The 7th US Circuit Court of Appeals ruled against Chicago city official’s practice of keeping impounded cars from debtors after they’ve filed for bankruptcy. A report from ProPublica in Illinois helped discover that thousands of debtors, mostly black and low-income, were forced into a Chapter 13 bankruptcy filing. Most of the debt the judges discovered, drawing on an investigative article by ProPublica, accumulated from “unpaid parking and automated traffic camera tickets”.
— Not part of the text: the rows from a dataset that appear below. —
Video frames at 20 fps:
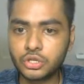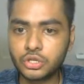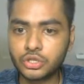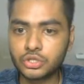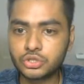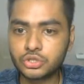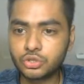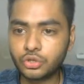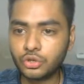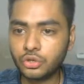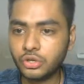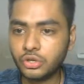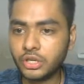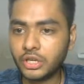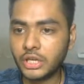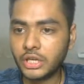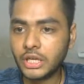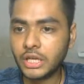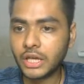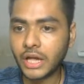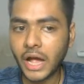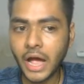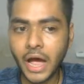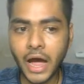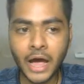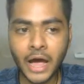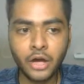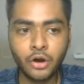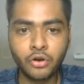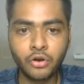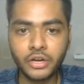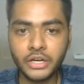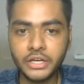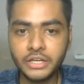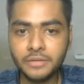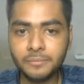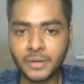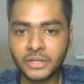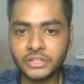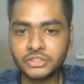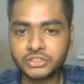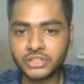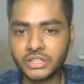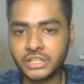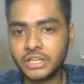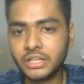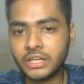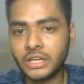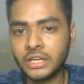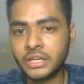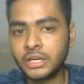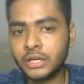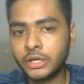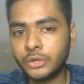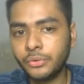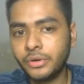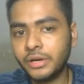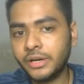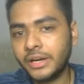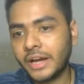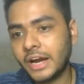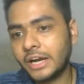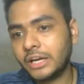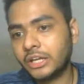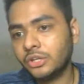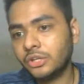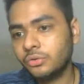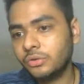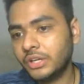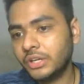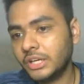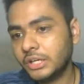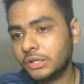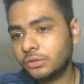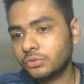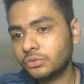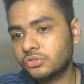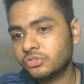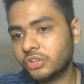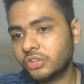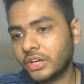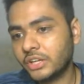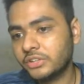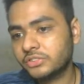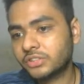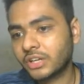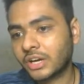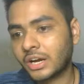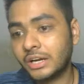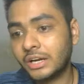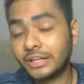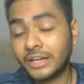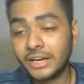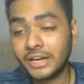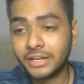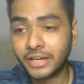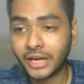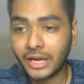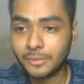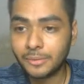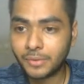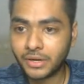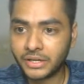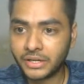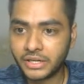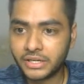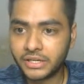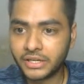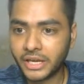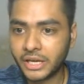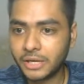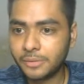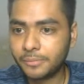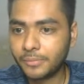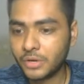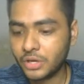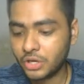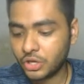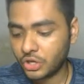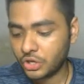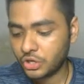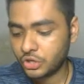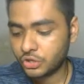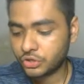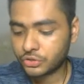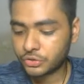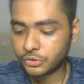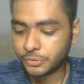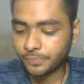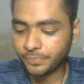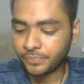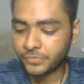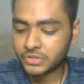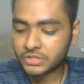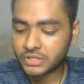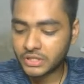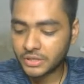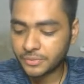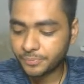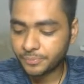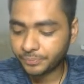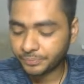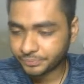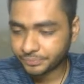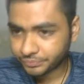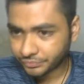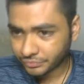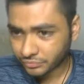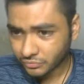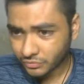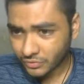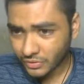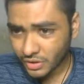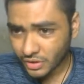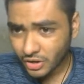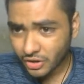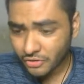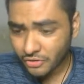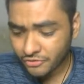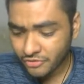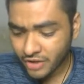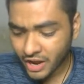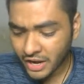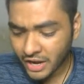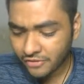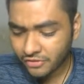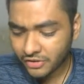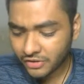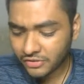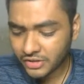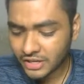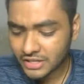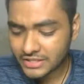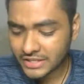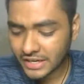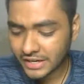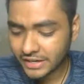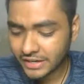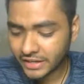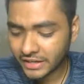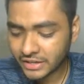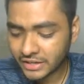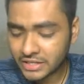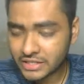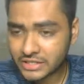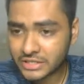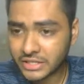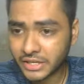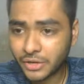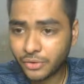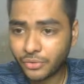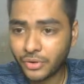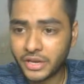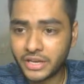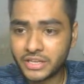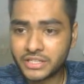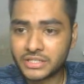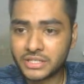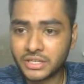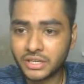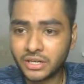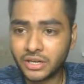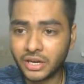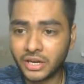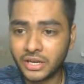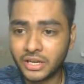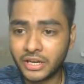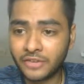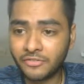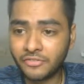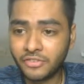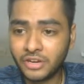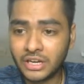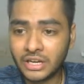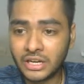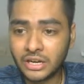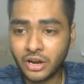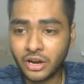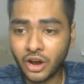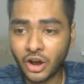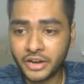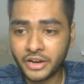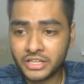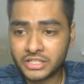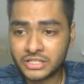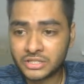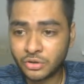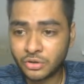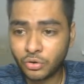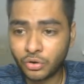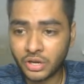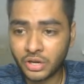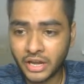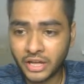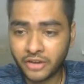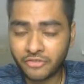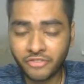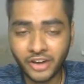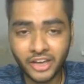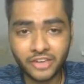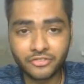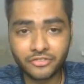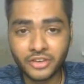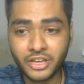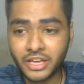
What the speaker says: So I already mentioned it in the tweet that you need to change the content type. So see, whenever we are sending this request, it will, this code like 5,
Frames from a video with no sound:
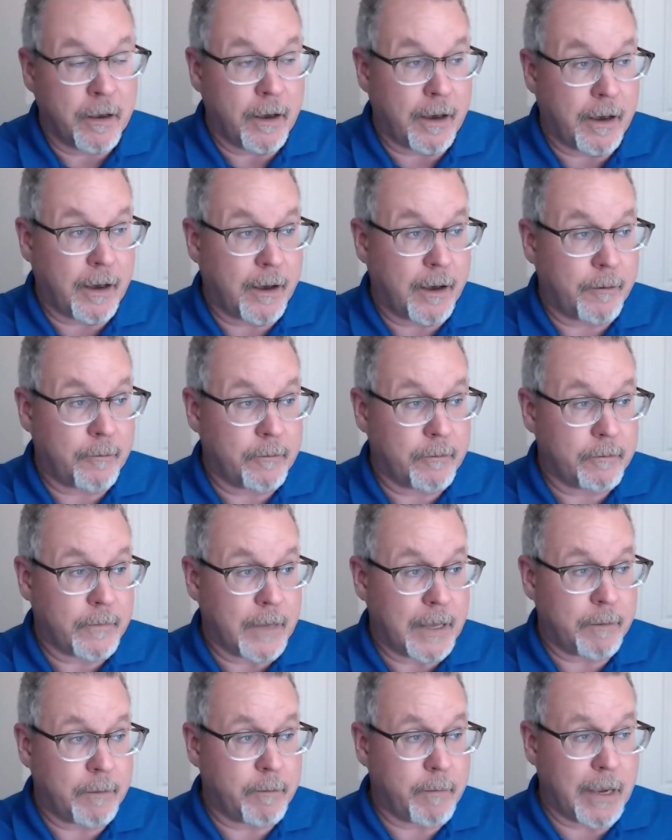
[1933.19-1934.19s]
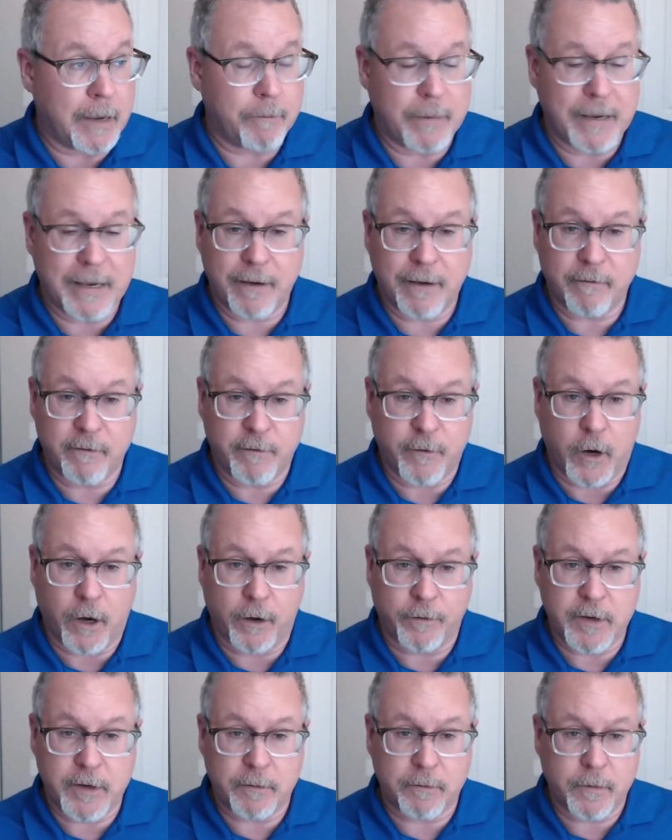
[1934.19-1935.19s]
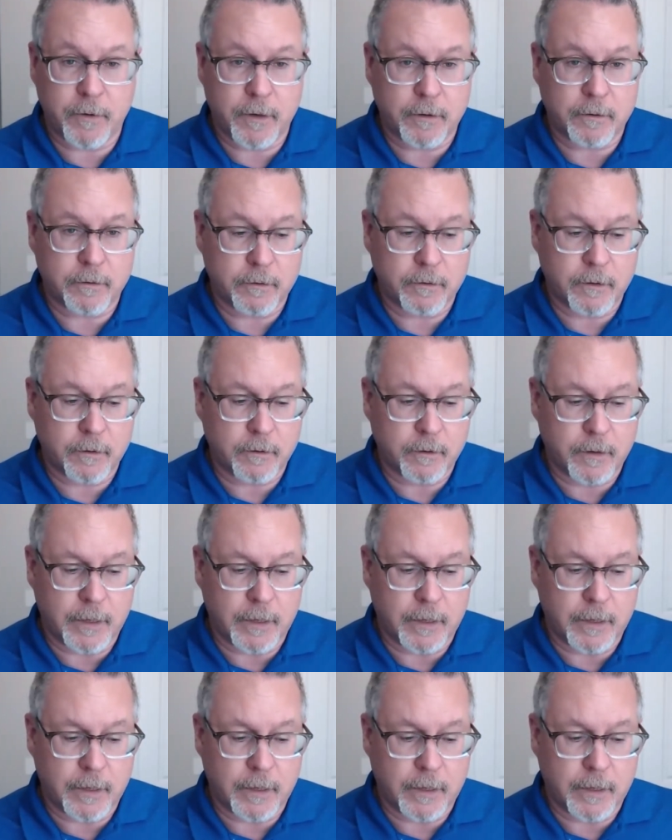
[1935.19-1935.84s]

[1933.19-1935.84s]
and being involved in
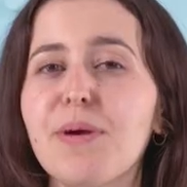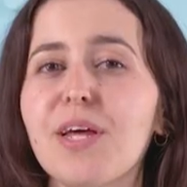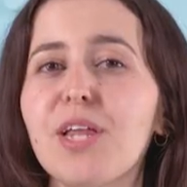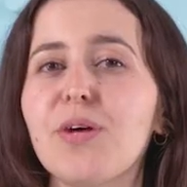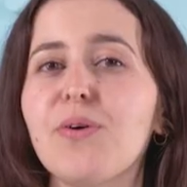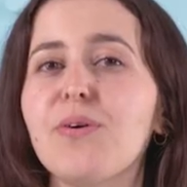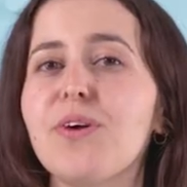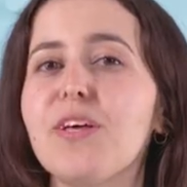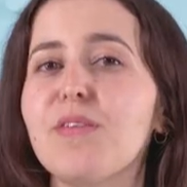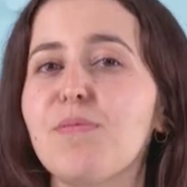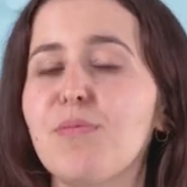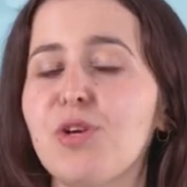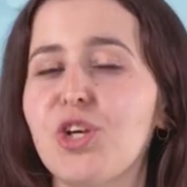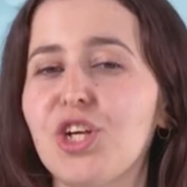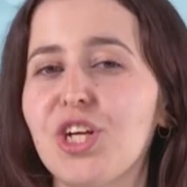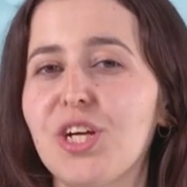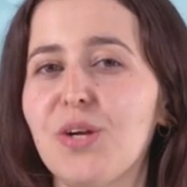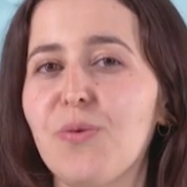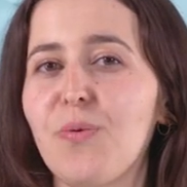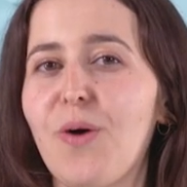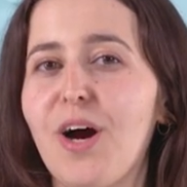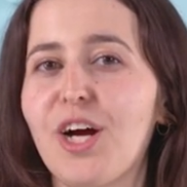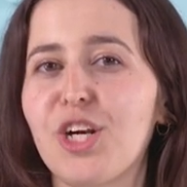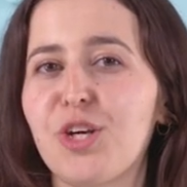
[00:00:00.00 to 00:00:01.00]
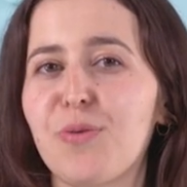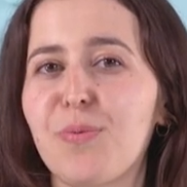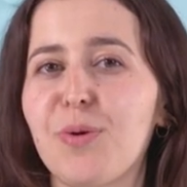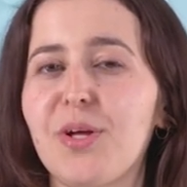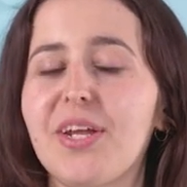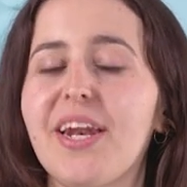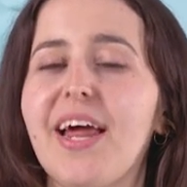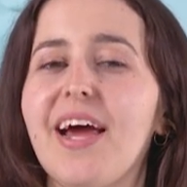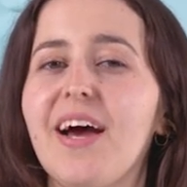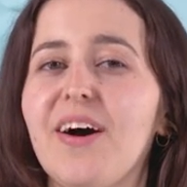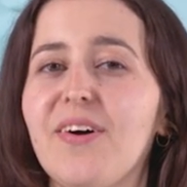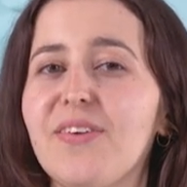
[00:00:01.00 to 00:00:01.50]
pillow is machine
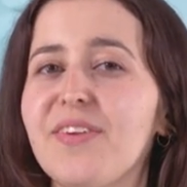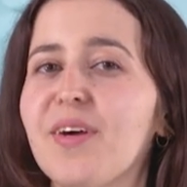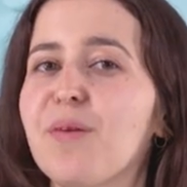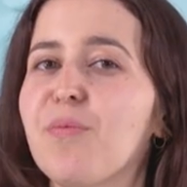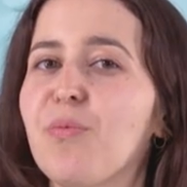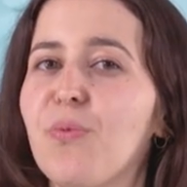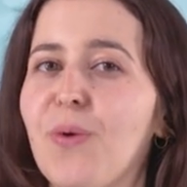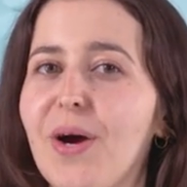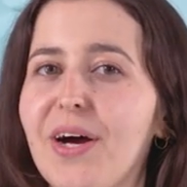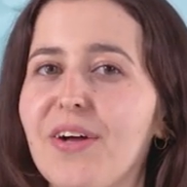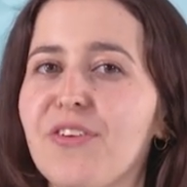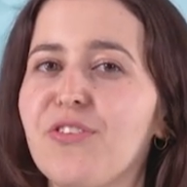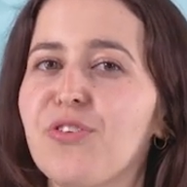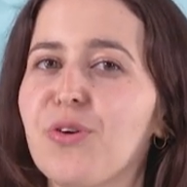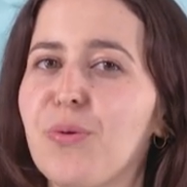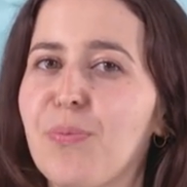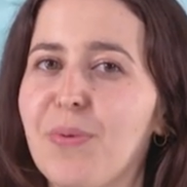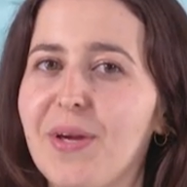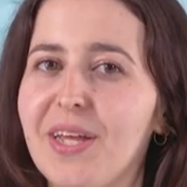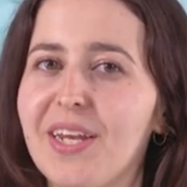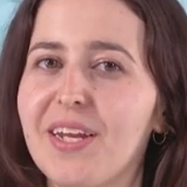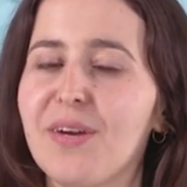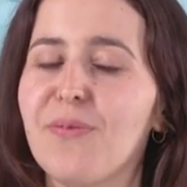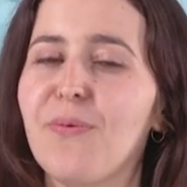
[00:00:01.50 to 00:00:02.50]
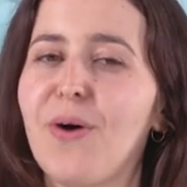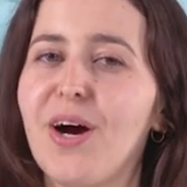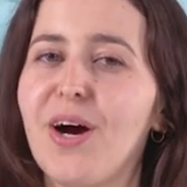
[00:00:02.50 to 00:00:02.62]
washable and held up well to repeated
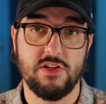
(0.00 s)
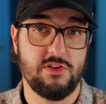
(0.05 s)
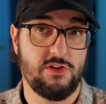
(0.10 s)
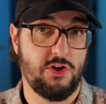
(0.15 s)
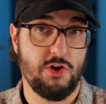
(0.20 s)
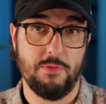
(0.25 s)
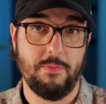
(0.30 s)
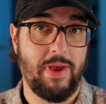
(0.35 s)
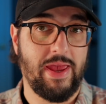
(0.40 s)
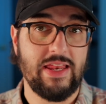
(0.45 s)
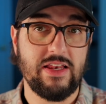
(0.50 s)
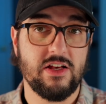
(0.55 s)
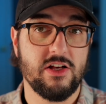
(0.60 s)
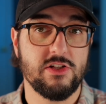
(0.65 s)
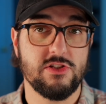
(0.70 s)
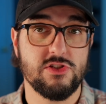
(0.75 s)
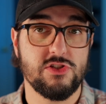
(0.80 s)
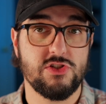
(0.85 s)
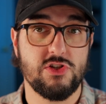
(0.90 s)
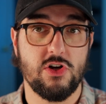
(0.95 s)
your main
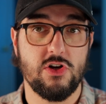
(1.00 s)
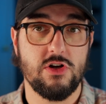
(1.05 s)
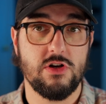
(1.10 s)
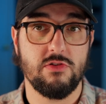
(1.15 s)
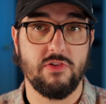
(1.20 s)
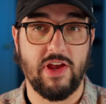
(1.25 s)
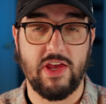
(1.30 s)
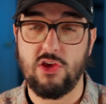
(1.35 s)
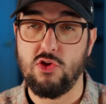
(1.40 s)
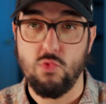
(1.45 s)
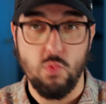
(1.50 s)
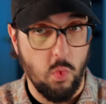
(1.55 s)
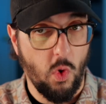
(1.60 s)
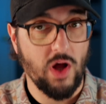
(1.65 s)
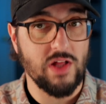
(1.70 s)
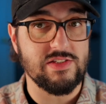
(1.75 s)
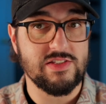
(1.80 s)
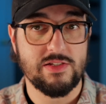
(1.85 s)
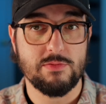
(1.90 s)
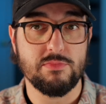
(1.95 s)
concern, like you
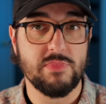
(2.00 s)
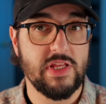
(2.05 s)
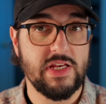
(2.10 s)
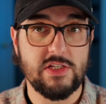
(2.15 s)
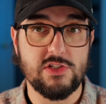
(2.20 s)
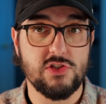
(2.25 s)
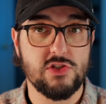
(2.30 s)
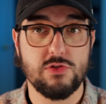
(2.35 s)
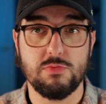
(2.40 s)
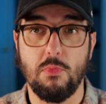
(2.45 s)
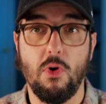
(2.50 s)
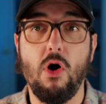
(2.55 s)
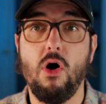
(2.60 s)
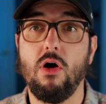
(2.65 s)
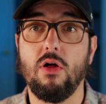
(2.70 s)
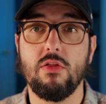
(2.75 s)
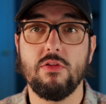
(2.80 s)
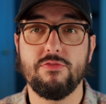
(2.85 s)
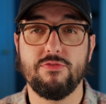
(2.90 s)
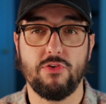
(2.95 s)
want something
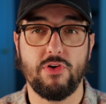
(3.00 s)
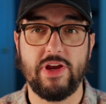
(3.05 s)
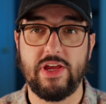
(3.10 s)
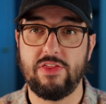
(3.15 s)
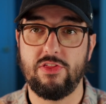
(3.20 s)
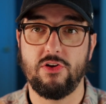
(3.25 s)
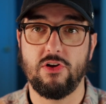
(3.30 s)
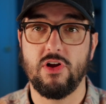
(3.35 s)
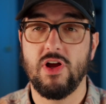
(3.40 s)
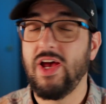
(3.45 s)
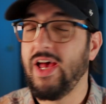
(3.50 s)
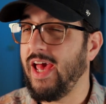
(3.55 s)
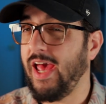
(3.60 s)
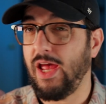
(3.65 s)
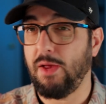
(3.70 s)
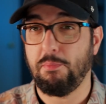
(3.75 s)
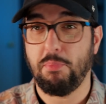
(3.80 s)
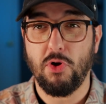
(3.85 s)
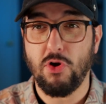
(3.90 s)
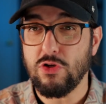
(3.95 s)
small for either
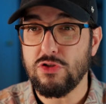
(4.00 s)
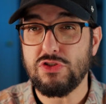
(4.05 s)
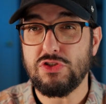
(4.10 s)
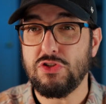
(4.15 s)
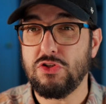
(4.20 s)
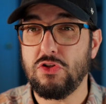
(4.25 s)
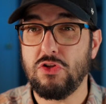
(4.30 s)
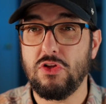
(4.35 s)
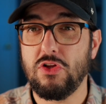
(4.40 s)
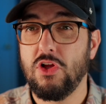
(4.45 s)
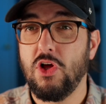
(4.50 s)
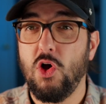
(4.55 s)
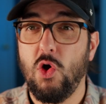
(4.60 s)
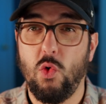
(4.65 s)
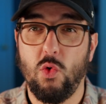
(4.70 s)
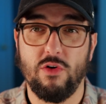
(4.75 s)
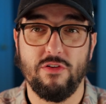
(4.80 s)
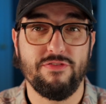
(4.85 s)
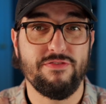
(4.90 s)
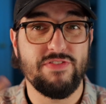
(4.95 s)
a personal
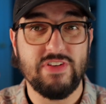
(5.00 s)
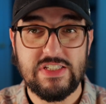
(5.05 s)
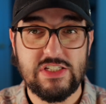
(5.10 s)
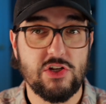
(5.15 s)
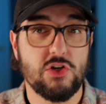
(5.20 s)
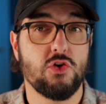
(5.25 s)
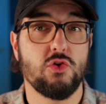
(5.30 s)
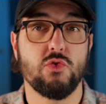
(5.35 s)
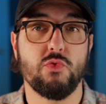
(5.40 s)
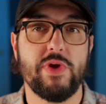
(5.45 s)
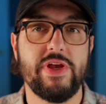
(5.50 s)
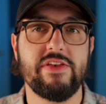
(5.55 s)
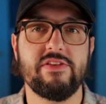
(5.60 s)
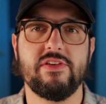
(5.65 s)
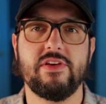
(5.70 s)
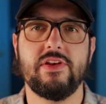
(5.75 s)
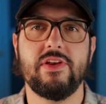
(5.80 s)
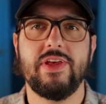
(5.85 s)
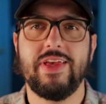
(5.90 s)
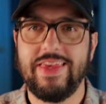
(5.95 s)
or physical
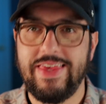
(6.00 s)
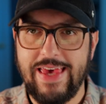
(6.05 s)
reason,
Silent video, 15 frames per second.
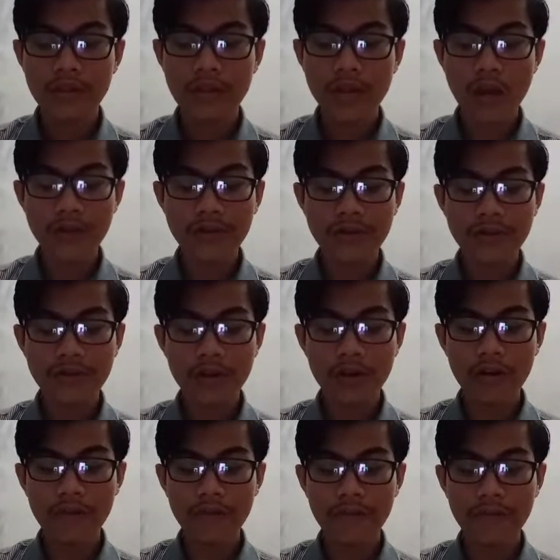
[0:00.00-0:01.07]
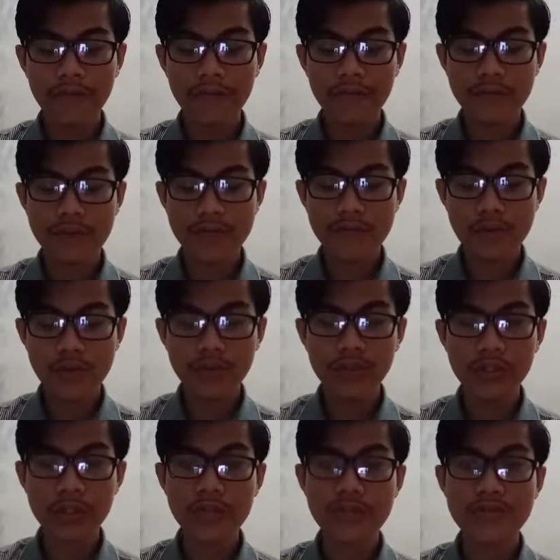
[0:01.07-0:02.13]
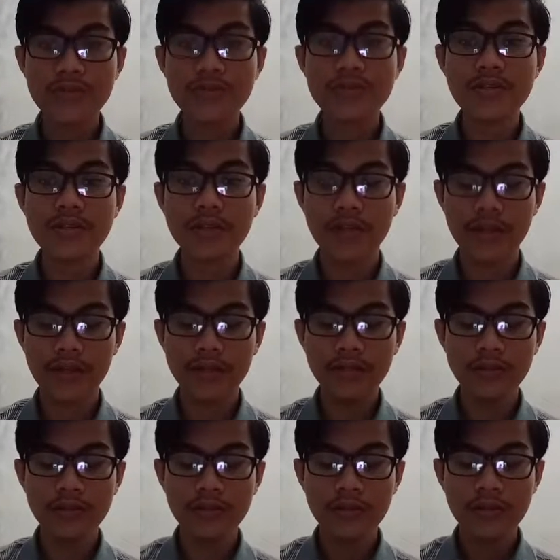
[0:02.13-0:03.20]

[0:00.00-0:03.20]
The author of this book is Susan Hill,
In a Chapter 13 bankruptcy, under the automatic stay, the vehicle would be released to the motorist once they filed, but the city violated this bankruptcy law. The cars were kept in impound so that the city could continue to collect on the fees by holding the car while putting pressure on the motorists to repay the tickets. Further, the city persisted to make repaying the tickets as a priority in the motorist’s bankruptcy plan.

As ProPublica pointed out in their article “Chicago Can’t Hold Impounded Vehicles After Drivers File for Bankruptcy, Court Says” this process “often took months and left many people
unable to get to work”. The city’s plan was likely to reduce the amount of bankruptcy filings while increasing its own revenue, but this backfired. Eugene Wedoff, “a retired chief bankruptcy judge for the Northern District of Illinois” argued on behalf of the debtors for their appeal. The city argued that going case by case through each bankruptcy filing would be burdensome, as well as the position that keeping the cars would prevent bad drivers on the road.

The three judge panel of the Appeals Court addressed the city’s arguments in their statement: ‘“The City’s argument that it will be overburdened with responding to Chapter 13 petitions is
ultimately unavailing; any burden is a consequence of the Bankruptcy Code’s focus on protecting debtors and on preserving property of the estate for the benefit of all creditors . . .’”. Of the point of public safety, the judges found that violations that result in impounded cars, even suspended licenses, were not an issue of bad driving.

Mayor Lightfood’s administration stated they were looking for more “progressive” ways to collect ticket fines without having to resort to these extortionist measures. However, even before her campaign, the city was trying to steer debtors away from filing for a Chapter 13, in which ticket debt can be entirely removed.